Speech Commands recognition using ConvNets in PyTorch (Tutorial)

~ 8 min read
by RSP. Published August 9, 2020
Filed under: ml, tutorial, pytorch, audio, speech, kws, voice, cnn

This is a tutorial post on speech commands recognition using the Speech Commands dataset. The goals for this post

  1. Work with audio data using torchaudio: look at spectrograms features and data augmentation
  2. Train a model to recogize audio data from a vocabulary of spoken commands
  3. Evaluate model performance using measures like accuracy (error rate) and confusion matrix

There are around 10 speech commands like Yes, No, Up, Down and so on. The dataset contains wav files sampled at 16000 Hz and each command waveform contains upto a second of data. In addition to the commands themselves, there are some words that are not commands (and phonetically diverse) and background files containing background noise and silence segments.

We will rely heavily on the torchaudio package for input preprocessing. It has some convenient dataloaders and feature preprocessing transforms. The nice thing about torchaudio, is that the feature processing can take place on the GPU and this will accelerate the training process significantly.

To install torchaudio, the command below should be executed in a terminal:
conda install -c pytorch torchaudio

The -c option searches on the pytorch channel.

This notebook is available on github at this link

Data Setup

We have created a wrapper around torchaudio’s SPEECHCOMMANDS dataset class. The wrapper performs the following steps for us

  1. Create train, val and test splits of the dataset
  2. Process the background noise files and creates 1 sec segments for augmenting each split
  3. Pad the data to 1s and map the string labels to integer.

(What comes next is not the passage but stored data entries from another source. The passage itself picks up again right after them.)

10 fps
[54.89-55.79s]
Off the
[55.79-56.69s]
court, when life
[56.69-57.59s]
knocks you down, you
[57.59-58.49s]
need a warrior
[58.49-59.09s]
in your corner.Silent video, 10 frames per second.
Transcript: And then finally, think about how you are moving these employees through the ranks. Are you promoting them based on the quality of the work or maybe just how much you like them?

Number 11 corresponds to background or unknown.
  4. Creates dataloaders for each split with appropriate transforms (MelSpectrogram, etc.)

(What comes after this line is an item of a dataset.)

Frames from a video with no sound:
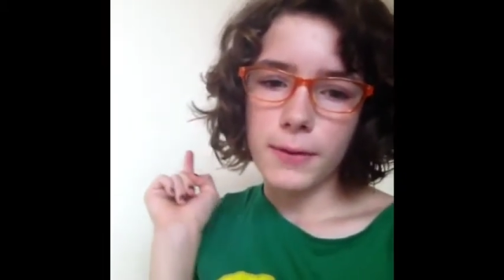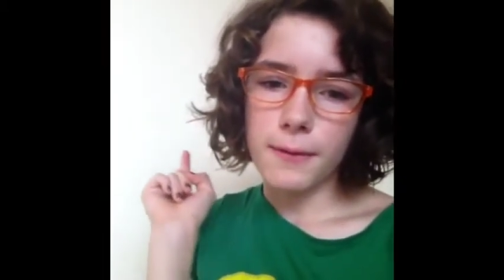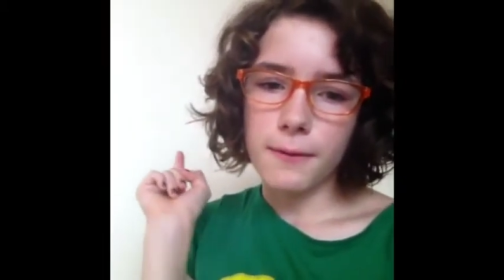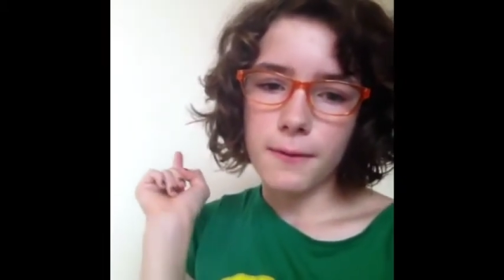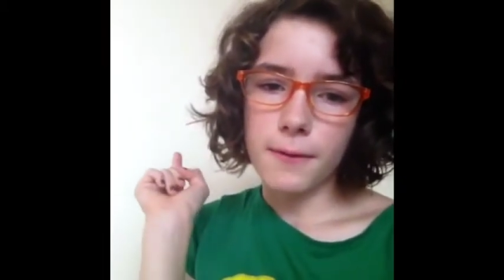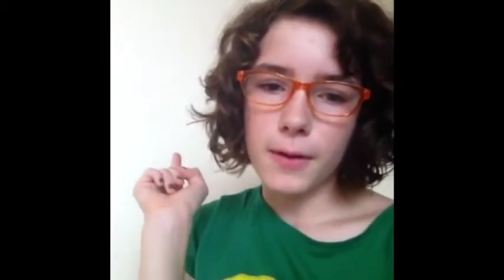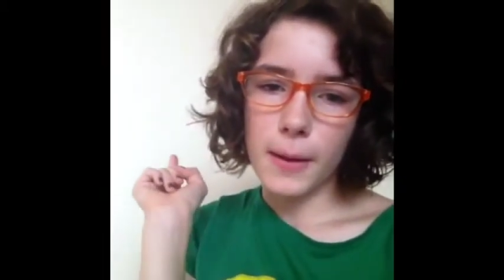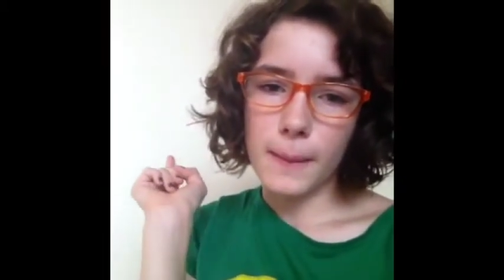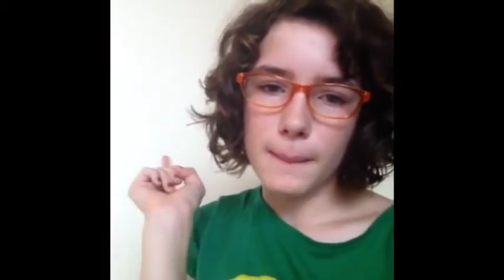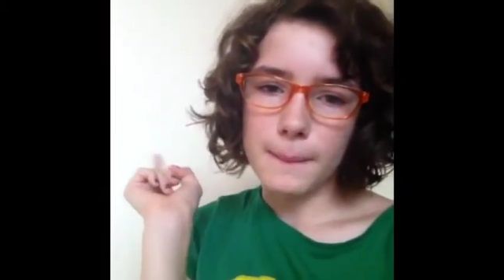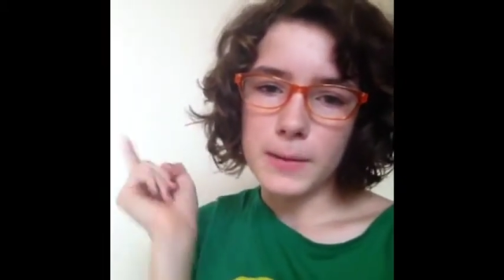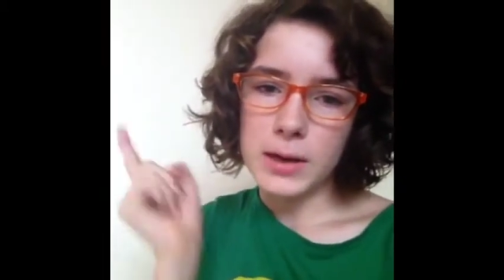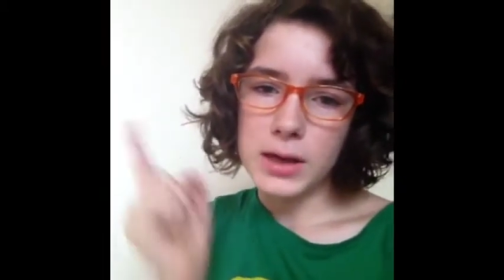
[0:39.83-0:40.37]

from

The torchaudio class automatically downloads the data if not already on disk. If we look at the source code for the speechcommands dataset class in torchaudio, we need to specify the version of speech commands (v0.2). The dataset is around 2.3GB in size. Each item in the dataloader consists of the following information:
waveform, samplerate, label, speakerid, utterance_number.

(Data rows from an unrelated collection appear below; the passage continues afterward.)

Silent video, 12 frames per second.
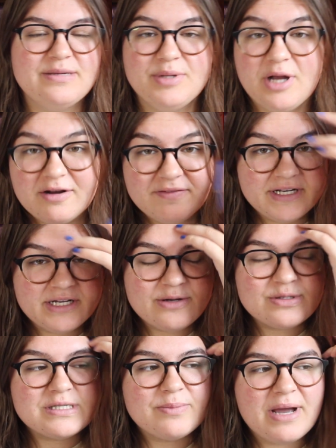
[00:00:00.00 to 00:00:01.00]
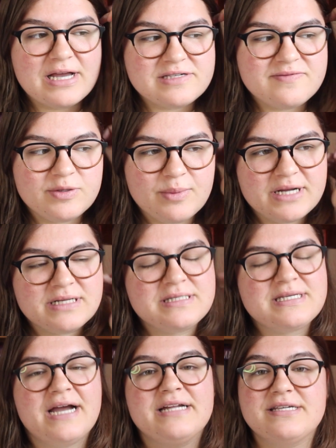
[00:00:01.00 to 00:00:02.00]
TBR videos the past few
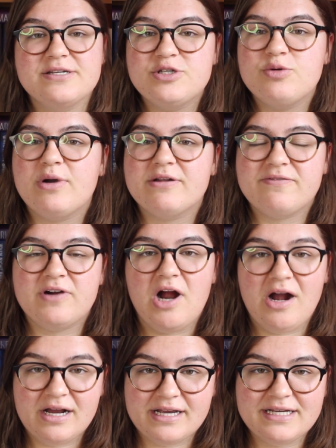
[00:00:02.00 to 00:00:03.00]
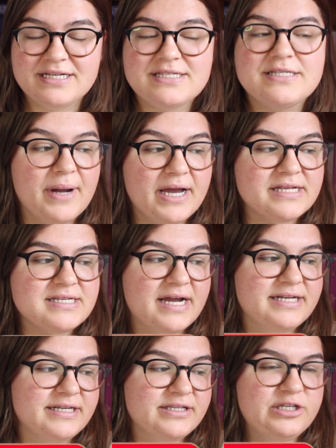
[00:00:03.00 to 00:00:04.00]
months. I did do one for August, but
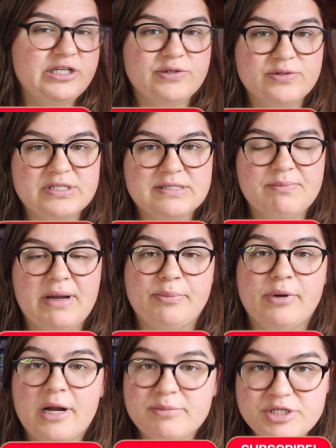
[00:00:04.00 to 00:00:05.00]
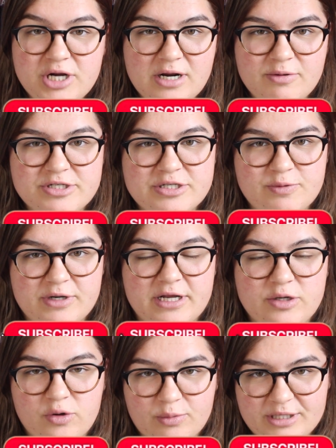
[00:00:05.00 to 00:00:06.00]
I didn't use my prompt jar, which is what I
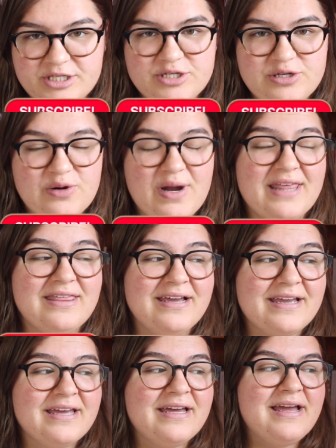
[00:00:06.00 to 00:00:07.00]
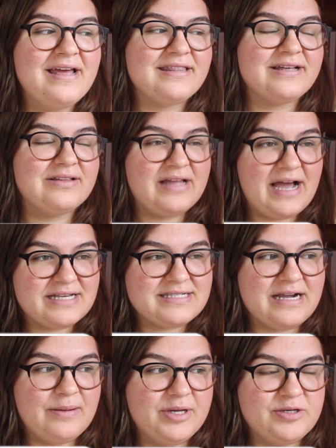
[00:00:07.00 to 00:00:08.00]
normally do. I think the last
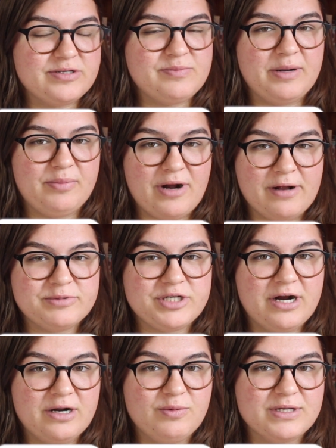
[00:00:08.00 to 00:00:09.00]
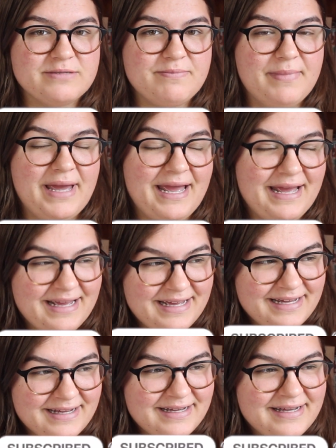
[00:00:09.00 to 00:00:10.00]
time I used my prompt jar was
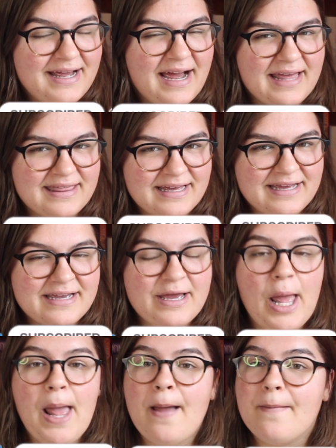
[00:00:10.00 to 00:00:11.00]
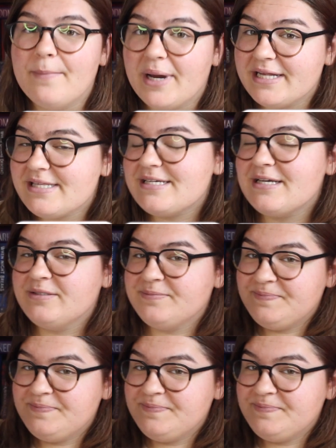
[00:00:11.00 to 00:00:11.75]
May, I think, but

In this tutorial, we are not using speakerid or utterancenumber. We are not downsampling the audio to 8kHz, which may be a good thing to do, since it is an effective way to throw away information that is not related to the task of recognizing commands. Most of the voice information is between 20 Hz to 3.6 kHz.

Feature Pre-Processing

Torchaudio comes with several useful transforms, which we can use to get our input features efficiently computed on GPU.

Here is the feature processing we use for training data

self.train_transform = torch.nn.Sequential(
   torchaudio.transforms.MelSpectrogram(sample_rate=16000, n_fft=320, hop_length=160, n_mels=n_mels),
   torchaudio.transforms.TimeMasking(time_mask_param=int(0.2 * 16000/160)),
   torchaudio.transforms.AmplitudeToDB(stype='power', top_db=80))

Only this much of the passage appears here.